Dataset entries:
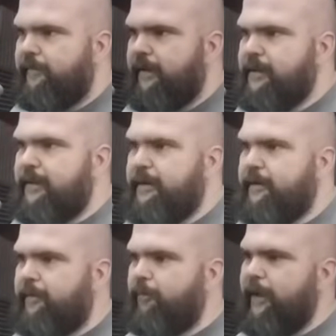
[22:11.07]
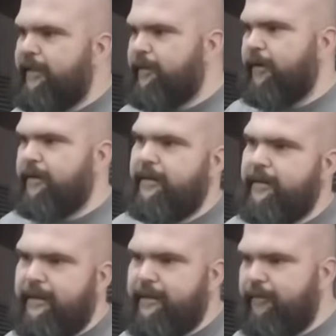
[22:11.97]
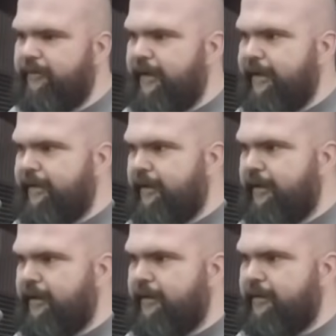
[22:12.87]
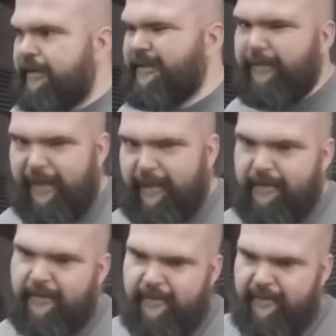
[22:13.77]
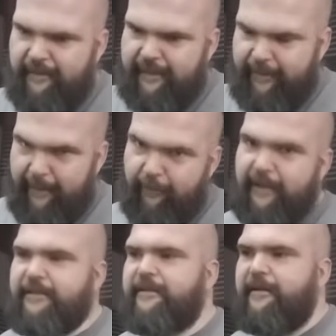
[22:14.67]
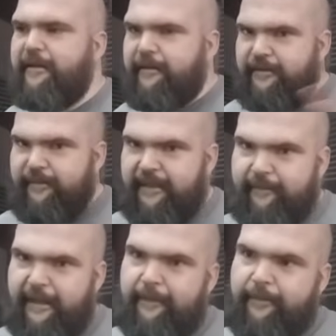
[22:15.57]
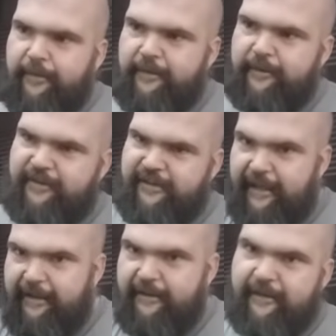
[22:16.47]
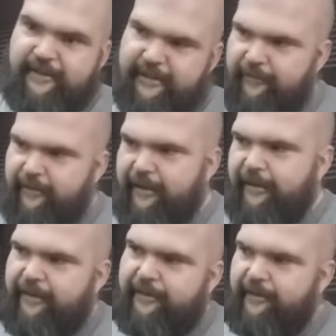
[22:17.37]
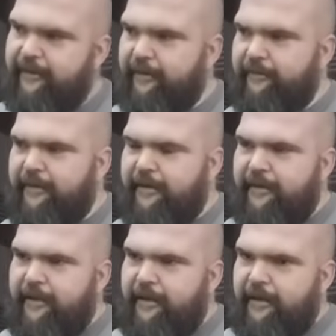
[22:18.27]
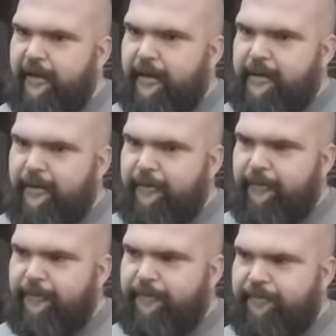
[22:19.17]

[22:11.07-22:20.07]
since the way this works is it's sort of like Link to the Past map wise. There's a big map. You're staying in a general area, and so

#### [The task]
Return every record exactly, without the pictures.

#### [Task solution]
[22:11.07]
[22:11.97]
[22:12.87]
[22:13.77]
[22:14.67]
[22:15.57]
[22:16.47]
[22:17.37]
[22:18.27]
[22:19.17]

[22:11.07-22:20.07]
since the way this works is it's sort of like Link to the Past map wise. There's a big map. You're staying in a general area, and so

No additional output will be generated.